The Yellow Jackets seemed to have as much fun as those new to the sport.

“Somebody did my, `No ceilings,’ move,” said senior safety Jamal Golden. “We had a guy put the ball to his ear and dial like he was calling someone. One guy was petting it like a baby or a cat. I may have to steal one of those.

“It’s very nice to know that they care. Some guys knew our names, and some girls knew our names. It’s nice to know they care when we play for them.”

The clinic began in the team meeting room, which seats 130 or so, with Johnson explaining first a brief history of football at Tech, going over basic rules and explaining details of the game. With a video accompaniment behind him, he even went so far as to highlight nuances of the Jackets’ offense.

“A-backs are the two slots, they line up right outside the offensive line. The B-back is the one who lines up behind the quarterback,” he explained. “We’ll have a lot of new skill position players this year. We had five senior A-backs, senior B-backs, and two senior wide receivers. We’ll have a lot of new guys.”

When taking questions, Johnson was asked, “What is the triple option, and why do we run it?”

The head coach was ready.

“We don’t run it as much as everybody thinks,” he said. “Three things can happen: the quarterback can hand it off to the B-back, he can pull it and run it himself, or he can pitch it to the A-back. It all depends on what the defense does.”

Johnson then asked two international students in the front row to stand up, and while using them as a defensive tackle and a defensive end, he offered a more detailed three-dimensional explanation of how the triple option works.

The group then moved to the expansive Tech locker room, where many of them tried on shoulder pads and helmets. Many took selfies, or posed for photos.

One Atlanta local TV station was present and taping, and the Al-Jazeera news organization had a reporter on the scene.

The international students followed the Ramblin’ Wreck out the same tunnel that players exit on game days, and then split into eight drill stations.

Many of the internationals, like junior environmental science major Lucas Everitt, tackled dummies and kicked footballs with vigor.

The exchange student from New Zealand has played soccer and field hockey, and he’s familiar with Australian Rules Football. This, though, was different.

“I got the e-mail, and we’ve been signing up for everything, soaking up as many experiences as we can. I liked the kicking,” he said. “Australian Rules is like a 12-year-old made up a sport. It’s fun, though. It’s physical, though; none of this pad stuff.”

Junior public policy major Jen Abrams, the rising SGA president, was present.

After the internationals rotated through all eight drills stations, they had an opportunity to take pictures with Johnson, and then everybody — players and many coaches included — had dinner on the concourse on the north side of the stadium, near Callaway Plaza.

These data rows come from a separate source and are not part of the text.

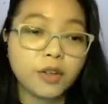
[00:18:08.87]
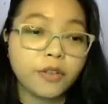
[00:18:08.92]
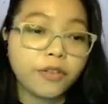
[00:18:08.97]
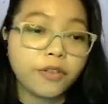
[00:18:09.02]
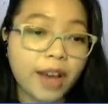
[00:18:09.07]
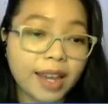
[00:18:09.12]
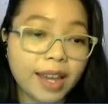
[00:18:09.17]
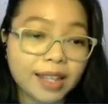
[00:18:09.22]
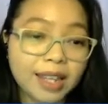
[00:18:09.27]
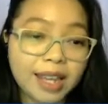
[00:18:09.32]
You'll
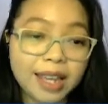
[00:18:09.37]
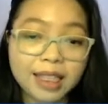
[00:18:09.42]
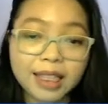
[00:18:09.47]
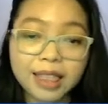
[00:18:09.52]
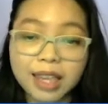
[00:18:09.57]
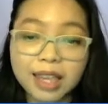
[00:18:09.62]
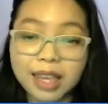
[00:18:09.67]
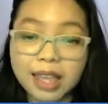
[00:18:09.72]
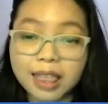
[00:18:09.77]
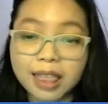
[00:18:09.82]
find
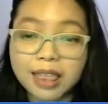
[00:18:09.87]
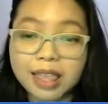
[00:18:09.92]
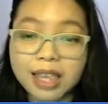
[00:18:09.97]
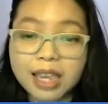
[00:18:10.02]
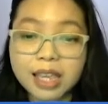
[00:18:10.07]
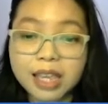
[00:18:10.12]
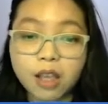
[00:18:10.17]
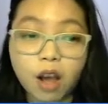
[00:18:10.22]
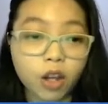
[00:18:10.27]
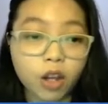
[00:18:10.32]
it in
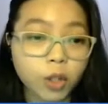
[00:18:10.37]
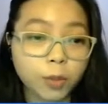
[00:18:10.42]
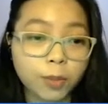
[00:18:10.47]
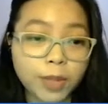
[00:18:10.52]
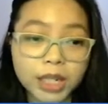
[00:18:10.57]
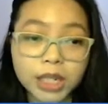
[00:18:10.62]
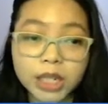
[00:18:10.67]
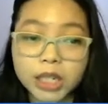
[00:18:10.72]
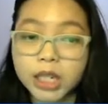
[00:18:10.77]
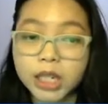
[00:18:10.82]
the
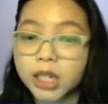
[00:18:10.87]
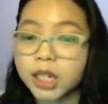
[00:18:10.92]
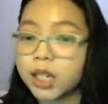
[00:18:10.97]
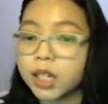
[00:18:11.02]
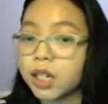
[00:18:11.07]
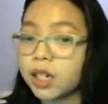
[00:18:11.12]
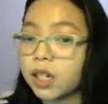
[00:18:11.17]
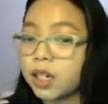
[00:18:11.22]
document.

While there, many took pictures of the Governor’s Cup trophy, which the Jackets now possess after their overtime win over Georgia in November.

Ngo and Everitt said they’ve never been to a football game. Friday night’s Spring Game will be their first. Before attending that contest, which will wrap up the Jackets’ spring practice in Bobby Dodd Stadium, they wanted a better idea of what will be happening.

Gotsis, the senior defensive tackle who played Australian Rules Football and American football in Australia before receiving a scholarship offer from Johnson on the advice of one of Johnson’s coaching colleagues who has moved Down Under, was honored to be part of the event.

“It’s always real good fun having international students out there. Being an international and just seeing them out there running around, and having fun was great,” he said. “When I went to my first practice, I remember going out there with no idea what to expect.

“I really had never thrown a ball or done anything they were doing. I feel like out there on the field culture really doesn’t matter. You’re running around and having fun. You’ve got a smile on your face, and that’ the main thing.”